BRIEF: Restate verbatim the span of lines below between the line with "[0:00.00-0:01.00]" and the line with "Transcript: كانت تتوجه", including those two lines, and only that span.

(Stored data)
+ + + + + + +
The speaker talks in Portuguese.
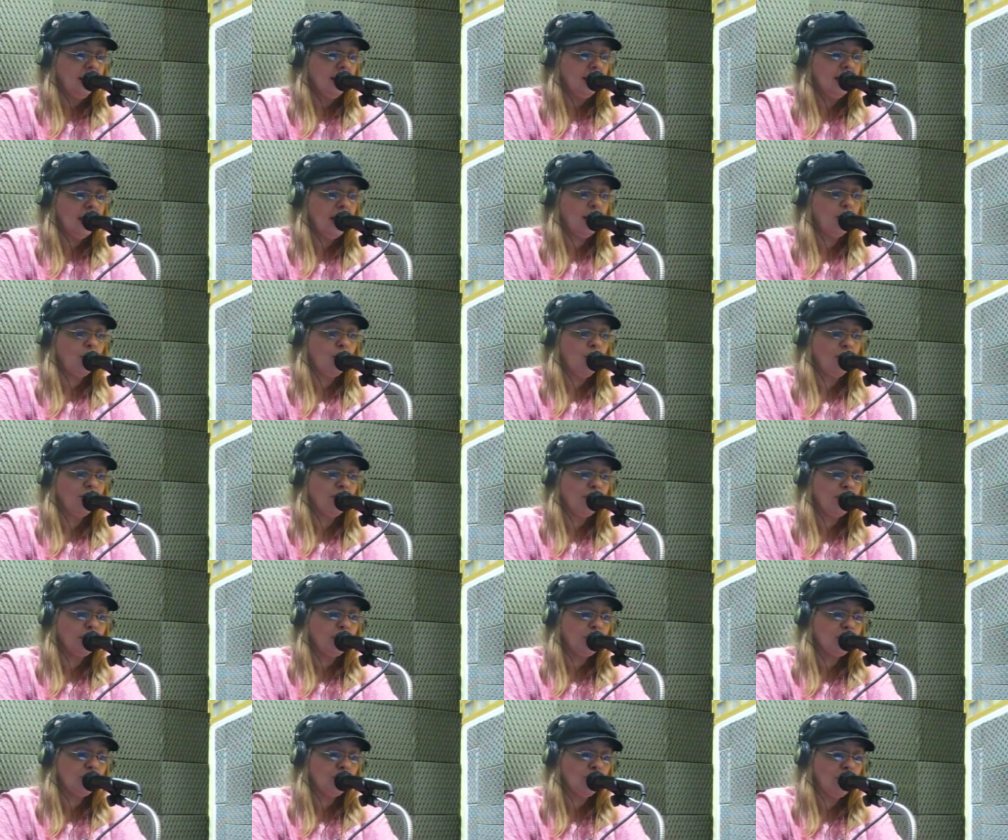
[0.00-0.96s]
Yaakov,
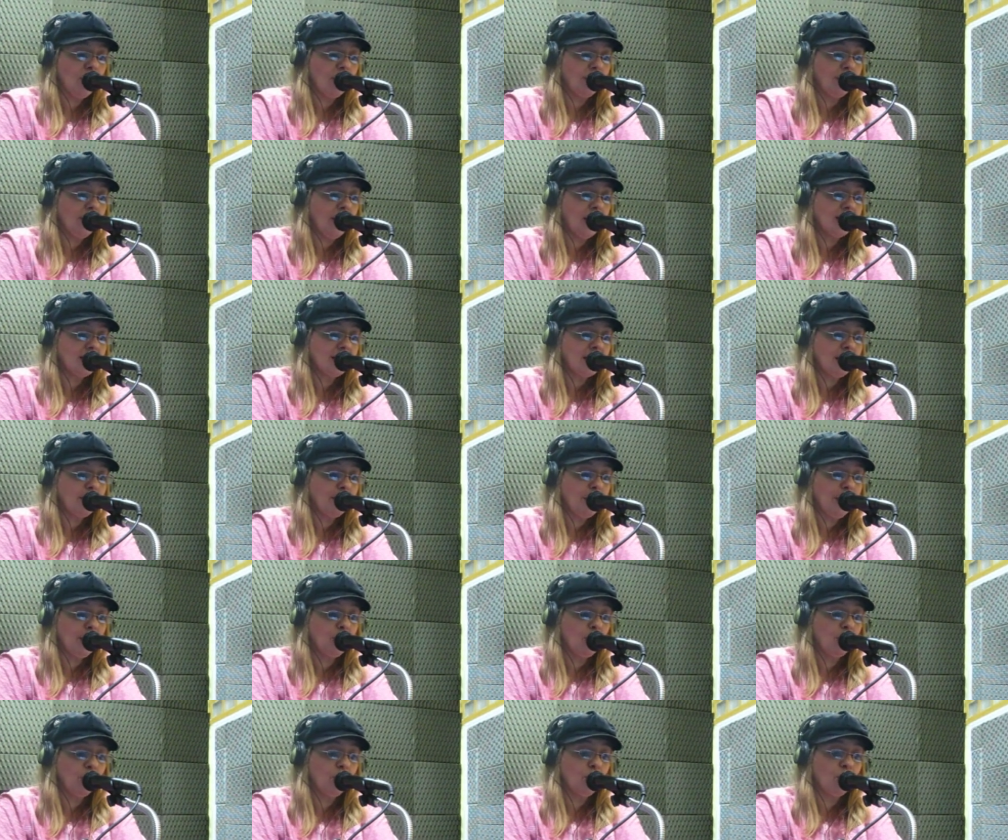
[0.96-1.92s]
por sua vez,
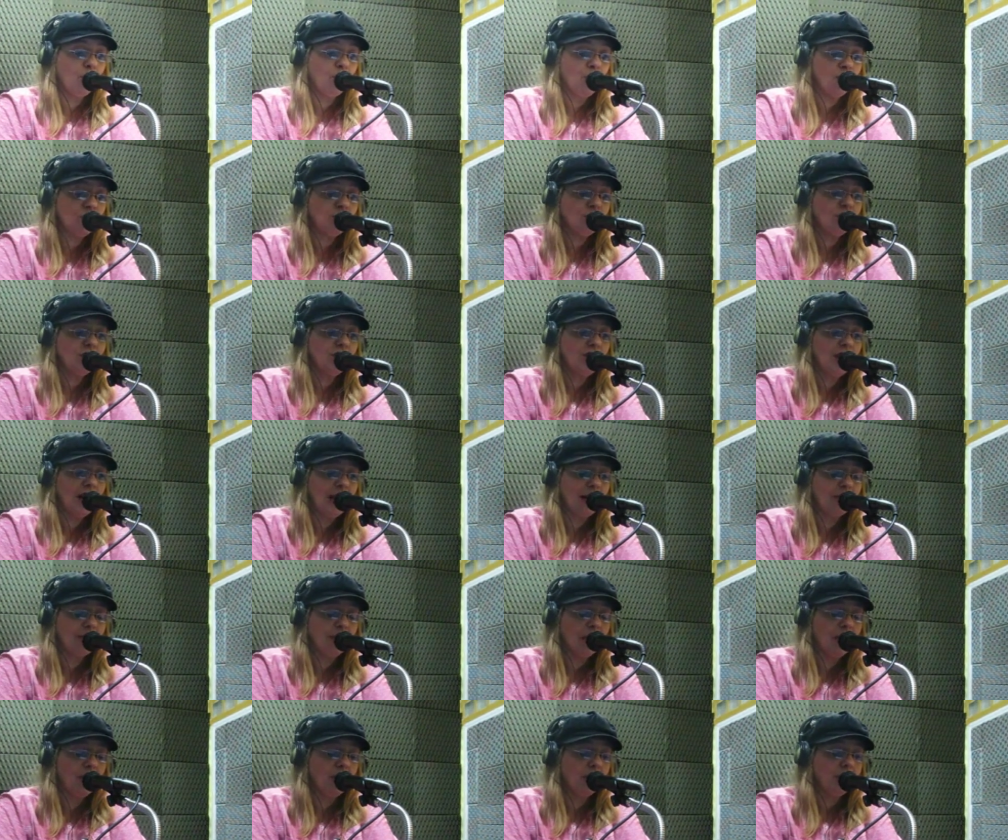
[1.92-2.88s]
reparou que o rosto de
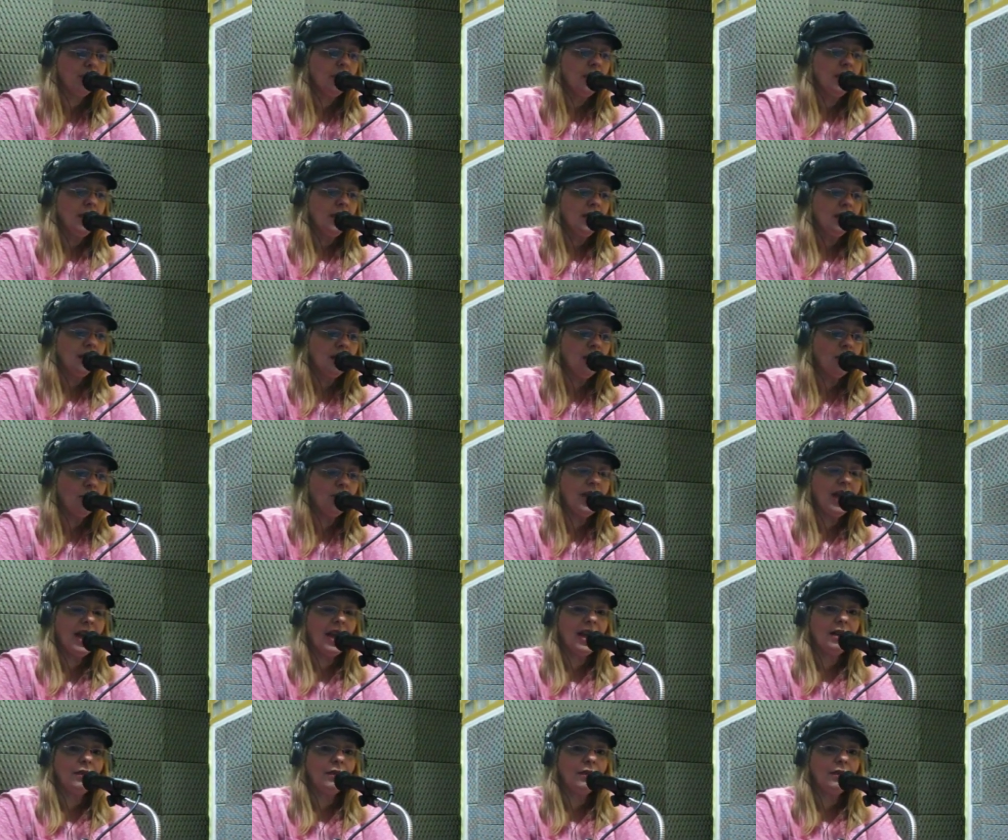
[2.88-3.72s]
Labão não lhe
+ + + + + + +
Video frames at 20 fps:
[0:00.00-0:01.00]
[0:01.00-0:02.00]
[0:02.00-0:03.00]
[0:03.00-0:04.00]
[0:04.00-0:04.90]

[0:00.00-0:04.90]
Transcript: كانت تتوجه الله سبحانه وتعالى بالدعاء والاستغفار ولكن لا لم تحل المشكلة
+ + + + + + +
TASK OUTPUT:
[0:00.00-0:01.00]
[0:01.00-0:02.00]
[0:02.00-0:03.00]
[0:03.00-0:04.00]
[0:04.00-0:04.90]

[0:00.00-0:04.90]
Transcript: كانت تتوجه الله سبحانه وتعالى بالدعاء والاستغفار ولكن لا لم تحل المشكلة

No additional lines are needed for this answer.